* [Work to be completed]:
Using the records below, write out again exactly the lines that begin at the line containing "[11:59.63-11:59.83]" and end at the line containing "(0.00 s to 13.45 s)", and no other lines.

* [Saved entries]:
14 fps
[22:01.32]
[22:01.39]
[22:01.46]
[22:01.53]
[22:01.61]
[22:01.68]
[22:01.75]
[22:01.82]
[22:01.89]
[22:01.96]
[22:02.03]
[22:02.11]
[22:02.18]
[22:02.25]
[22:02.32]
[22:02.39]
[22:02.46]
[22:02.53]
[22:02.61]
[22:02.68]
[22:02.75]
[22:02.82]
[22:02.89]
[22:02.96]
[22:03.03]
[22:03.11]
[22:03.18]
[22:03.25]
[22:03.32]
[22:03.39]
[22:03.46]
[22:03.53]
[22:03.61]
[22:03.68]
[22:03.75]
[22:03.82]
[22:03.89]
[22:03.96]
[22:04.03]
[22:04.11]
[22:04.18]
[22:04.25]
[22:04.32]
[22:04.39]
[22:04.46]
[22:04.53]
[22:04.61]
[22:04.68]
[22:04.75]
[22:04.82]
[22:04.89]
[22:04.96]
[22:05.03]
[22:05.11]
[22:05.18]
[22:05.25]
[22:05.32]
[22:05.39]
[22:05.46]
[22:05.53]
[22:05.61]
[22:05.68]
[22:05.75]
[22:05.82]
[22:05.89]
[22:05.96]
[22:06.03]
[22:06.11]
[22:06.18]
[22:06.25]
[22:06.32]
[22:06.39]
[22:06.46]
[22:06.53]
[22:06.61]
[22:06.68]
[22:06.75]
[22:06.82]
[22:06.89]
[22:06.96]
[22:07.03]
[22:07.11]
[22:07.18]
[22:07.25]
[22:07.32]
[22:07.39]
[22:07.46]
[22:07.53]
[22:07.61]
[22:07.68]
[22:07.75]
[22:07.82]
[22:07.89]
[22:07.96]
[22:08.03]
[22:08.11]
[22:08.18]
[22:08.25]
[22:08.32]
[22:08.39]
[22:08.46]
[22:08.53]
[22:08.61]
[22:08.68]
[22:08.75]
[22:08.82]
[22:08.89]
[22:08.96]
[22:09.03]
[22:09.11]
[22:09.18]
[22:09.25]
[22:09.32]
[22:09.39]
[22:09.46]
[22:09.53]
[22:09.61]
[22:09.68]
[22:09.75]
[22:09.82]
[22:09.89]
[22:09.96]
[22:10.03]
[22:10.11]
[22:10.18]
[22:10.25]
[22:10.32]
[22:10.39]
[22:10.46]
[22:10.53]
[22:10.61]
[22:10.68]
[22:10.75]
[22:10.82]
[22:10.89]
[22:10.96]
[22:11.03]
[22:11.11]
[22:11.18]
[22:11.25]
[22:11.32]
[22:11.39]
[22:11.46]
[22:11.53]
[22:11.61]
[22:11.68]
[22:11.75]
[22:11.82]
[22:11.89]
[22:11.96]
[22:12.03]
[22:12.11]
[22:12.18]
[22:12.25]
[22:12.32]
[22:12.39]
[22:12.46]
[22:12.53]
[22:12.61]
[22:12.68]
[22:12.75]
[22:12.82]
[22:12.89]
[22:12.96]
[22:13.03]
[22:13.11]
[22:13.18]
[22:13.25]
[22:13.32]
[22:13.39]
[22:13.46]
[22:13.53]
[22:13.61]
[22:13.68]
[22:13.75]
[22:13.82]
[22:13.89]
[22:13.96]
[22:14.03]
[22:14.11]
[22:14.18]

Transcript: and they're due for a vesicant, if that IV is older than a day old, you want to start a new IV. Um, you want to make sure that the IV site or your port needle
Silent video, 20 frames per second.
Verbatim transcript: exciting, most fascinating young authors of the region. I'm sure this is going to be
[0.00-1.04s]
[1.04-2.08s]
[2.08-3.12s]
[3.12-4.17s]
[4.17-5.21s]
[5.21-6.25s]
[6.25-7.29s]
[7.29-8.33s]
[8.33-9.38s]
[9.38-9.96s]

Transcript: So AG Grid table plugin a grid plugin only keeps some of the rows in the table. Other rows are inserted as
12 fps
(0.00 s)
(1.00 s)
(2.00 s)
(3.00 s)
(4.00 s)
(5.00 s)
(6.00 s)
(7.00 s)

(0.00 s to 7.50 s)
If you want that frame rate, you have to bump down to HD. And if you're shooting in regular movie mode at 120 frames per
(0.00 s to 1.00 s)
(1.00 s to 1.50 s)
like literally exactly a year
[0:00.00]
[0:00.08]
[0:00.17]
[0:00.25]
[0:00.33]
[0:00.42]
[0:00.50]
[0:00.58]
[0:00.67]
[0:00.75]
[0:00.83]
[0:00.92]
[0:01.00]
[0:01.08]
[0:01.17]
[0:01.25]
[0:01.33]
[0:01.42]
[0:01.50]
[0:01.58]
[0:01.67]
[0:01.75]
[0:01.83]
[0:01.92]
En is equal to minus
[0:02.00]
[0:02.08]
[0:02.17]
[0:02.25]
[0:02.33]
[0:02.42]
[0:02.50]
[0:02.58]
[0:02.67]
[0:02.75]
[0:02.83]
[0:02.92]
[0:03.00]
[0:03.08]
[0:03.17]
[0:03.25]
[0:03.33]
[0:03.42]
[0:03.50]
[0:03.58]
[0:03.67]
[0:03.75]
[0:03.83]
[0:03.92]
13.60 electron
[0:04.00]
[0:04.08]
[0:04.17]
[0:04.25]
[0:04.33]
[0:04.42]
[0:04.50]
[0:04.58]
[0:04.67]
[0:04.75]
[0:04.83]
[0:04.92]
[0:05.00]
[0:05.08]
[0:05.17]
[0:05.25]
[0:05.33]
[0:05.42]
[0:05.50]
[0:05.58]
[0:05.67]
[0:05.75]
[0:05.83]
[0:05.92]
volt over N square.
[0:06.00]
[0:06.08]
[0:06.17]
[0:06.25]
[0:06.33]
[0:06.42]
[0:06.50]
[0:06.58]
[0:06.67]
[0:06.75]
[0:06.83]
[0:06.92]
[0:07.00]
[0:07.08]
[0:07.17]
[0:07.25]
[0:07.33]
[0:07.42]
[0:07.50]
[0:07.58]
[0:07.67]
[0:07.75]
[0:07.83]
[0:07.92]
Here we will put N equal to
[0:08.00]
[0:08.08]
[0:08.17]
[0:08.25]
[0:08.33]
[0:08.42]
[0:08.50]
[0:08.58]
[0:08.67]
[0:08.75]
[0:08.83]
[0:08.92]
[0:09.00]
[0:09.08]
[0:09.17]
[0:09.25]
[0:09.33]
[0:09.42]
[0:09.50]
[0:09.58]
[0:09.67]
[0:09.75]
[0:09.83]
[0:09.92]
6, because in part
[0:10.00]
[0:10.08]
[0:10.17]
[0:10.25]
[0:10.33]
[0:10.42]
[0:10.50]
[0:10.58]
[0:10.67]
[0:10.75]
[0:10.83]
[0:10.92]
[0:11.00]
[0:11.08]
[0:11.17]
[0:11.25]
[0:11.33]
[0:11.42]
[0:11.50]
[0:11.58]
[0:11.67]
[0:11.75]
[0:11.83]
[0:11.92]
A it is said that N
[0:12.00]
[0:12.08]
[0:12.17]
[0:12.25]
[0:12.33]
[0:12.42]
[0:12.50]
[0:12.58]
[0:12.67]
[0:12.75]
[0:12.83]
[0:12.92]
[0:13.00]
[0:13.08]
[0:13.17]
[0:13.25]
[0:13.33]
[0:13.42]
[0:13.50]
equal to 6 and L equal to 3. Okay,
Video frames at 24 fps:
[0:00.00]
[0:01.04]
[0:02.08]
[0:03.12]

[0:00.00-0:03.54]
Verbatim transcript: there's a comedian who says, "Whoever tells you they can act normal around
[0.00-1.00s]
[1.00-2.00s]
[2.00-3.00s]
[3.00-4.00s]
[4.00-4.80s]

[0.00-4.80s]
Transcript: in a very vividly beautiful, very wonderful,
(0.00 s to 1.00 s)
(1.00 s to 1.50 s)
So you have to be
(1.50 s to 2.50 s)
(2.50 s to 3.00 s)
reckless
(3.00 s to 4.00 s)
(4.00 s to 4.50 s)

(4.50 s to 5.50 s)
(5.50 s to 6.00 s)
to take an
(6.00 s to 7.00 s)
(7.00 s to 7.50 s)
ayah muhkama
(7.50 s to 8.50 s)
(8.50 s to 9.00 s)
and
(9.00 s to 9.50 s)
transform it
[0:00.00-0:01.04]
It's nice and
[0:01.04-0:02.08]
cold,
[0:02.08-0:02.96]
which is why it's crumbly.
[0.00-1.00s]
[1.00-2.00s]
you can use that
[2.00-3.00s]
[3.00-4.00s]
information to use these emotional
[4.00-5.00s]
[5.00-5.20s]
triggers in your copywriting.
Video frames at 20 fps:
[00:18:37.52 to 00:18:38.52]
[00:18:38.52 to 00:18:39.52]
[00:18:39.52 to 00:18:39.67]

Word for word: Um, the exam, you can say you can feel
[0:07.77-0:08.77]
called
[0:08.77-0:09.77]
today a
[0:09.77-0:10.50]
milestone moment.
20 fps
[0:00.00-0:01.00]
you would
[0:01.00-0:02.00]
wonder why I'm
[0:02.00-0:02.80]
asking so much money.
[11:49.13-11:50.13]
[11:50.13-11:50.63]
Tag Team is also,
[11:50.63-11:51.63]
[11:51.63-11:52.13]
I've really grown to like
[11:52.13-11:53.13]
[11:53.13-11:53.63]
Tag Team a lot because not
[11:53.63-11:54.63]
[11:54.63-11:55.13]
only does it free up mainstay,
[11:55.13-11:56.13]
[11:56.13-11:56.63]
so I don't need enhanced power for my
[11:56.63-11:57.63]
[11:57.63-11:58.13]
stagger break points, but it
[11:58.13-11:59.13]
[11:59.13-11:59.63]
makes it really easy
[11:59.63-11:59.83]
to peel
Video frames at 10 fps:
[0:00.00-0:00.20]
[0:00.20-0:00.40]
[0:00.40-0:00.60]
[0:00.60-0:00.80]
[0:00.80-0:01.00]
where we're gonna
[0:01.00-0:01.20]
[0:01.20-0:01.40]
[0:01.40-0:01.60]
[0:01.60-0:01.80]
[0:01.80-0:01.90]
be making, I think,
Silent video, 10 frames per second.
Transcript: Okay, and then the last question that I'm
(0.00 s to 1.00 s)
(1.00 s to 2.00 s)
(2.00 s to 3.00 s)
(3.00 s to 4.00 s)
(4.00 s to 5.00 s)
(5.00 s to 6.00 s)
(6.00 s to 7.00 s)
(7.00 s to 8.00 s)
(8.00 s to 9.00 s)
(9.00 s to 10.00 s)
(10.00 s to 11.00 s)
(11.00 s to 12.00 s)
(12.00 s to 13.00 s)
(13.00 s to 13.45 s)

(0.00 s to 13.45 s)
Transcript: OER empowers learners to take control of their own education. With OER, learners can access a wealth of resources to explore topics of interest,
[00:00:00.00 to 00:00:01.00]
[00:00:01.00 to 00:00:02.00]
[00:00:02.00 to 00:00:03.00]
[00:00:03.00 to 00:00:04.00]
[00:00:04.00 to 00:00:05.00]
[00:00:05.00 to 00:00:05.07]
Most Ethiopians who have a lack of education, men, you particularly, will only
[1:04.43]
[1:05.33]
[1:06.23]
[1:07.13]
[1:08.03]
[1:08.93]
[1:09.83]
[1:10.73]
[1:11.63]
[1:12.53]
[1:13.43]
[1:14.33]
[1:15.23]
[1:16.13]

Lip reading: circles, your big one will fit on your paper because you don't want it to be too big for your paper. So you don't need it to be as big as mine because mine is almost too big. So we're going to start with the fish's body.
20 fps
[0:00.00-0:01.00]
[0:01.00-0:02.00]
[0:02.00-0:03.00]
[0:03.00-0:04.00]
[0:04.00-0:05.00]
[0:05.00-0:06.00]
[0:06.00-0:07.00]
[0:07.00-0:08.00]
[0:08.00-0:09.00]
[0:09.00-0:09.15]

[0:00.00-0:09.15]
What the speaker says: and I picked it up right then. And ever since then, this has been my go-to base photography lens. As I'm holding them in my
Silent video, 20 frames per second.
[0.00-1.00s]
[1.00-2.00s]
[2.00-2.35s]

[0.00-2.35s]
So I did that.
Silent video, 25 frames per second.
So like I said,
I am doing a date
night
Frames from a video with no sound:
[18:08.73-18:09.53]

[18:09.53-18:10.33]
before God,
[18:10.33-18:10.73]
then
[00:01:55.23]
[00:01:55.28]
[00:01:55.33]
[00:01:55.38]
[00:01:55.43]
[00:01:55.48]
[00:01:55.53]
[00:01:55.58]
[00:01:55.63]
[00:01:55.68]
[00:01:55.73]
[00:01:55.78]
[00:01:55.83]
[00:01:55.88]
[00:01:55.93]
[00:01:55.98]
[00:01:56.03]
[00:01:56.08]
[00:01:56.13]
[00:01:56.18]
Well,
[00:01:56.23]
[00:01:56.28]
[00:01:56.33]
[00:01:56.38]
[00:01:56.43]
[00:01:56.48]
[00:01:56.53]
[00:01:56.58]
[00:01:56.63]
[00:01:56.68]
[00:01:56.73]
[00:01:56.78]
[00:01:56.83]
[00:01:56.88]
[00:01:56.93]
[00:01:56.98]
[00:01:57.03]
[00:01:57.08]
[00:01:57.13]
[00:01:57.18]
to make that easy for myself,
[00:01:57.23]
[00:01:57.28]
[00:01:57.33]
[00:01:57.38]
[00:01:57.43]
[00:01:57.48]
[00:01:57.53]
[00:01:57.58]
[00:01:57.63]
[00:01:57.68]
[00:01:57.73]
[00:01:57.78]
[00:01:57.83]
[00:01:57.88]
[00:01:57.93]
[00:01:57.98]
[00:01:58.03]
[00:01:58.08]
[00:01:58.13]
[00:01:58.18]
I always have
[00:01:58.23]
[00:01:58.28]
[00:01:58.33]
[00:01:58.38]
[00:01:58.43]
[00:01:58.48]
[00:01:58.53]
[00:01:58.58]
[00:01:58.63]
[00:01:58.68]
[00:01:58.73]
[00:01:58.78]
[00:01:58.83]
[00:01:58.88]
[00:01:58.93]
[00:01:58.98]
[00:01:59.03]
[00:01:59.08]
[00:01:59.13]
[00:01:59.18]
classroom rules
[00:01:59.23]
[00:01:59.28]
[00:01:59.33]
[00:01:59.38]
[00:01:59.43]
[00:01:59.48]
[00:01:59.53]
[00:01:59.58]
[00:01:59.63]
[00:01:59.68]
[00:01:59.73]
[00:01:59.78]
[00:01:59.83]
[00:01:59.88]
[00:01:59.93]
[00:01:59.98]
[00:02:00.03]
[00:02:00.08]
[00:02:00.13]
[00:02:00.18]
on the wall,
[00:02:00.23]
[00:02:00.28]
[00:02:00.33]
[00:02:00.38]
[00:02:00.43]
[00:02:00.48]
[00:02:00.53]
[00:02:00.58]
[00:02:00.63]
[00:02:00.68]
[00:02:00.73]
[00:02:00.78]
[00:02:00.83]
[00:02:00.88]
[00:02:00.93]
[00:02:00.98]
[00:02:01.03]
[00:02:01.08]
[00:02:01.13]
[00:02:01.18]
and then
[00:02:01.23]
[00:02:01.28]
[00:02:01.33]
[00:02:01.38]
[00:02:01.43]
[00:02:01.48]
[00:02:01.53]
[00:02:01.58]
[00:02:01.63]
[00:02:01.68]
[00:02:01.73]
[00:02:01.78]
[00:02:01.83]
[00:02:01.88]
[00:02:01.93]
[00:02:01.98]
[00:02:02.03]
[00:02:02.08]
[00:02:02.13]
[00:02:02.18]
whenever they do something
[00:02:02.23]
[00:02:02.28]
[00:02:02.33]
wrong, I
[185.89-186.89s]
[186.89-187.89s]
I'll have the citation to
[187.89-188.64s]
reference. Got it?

* [Response to the exercise]:
[11:59.63-11:59.83]
to peel
Video frames at 10 fps:
[0:00.00-0:00.20]
[0:00.20-0:00.40]
[0:00.40-0:00.60]
[0:00.60-0:00.80]
[0:00.80-0:01.00]
where we're gonna
[0:01.00-0:01.20]
[0:01.20-0:01.40]
[0:01.40-0:01.60]
[0:01.60-0:01.80]
[0:01.80-0:01.90]
be making, I think,
Silent video, 10 frames per second.
Transcript: Okay, and then the last question that I'm
(0.00 s to 1.00 s)
(1.00 s to 2.00 s)
(2.00 s to 3.00 s)
(3.00 s to 4.00 s)
(4.00 s to 5.00 s)
(5.00 s to 6.00 s)
(6.00 s to 7.00 s)
(7.00 s to 8.00 s)
(8.00 s to 9.00 s)
(9.00 s to 10.00 s)
(10.00 s to 11.00 s)
(11.00 s to 12.00 s)
(12.00 s to 13.00 s)
(13.00 s to 13.45 s)

(0.00 s to 13.45 s)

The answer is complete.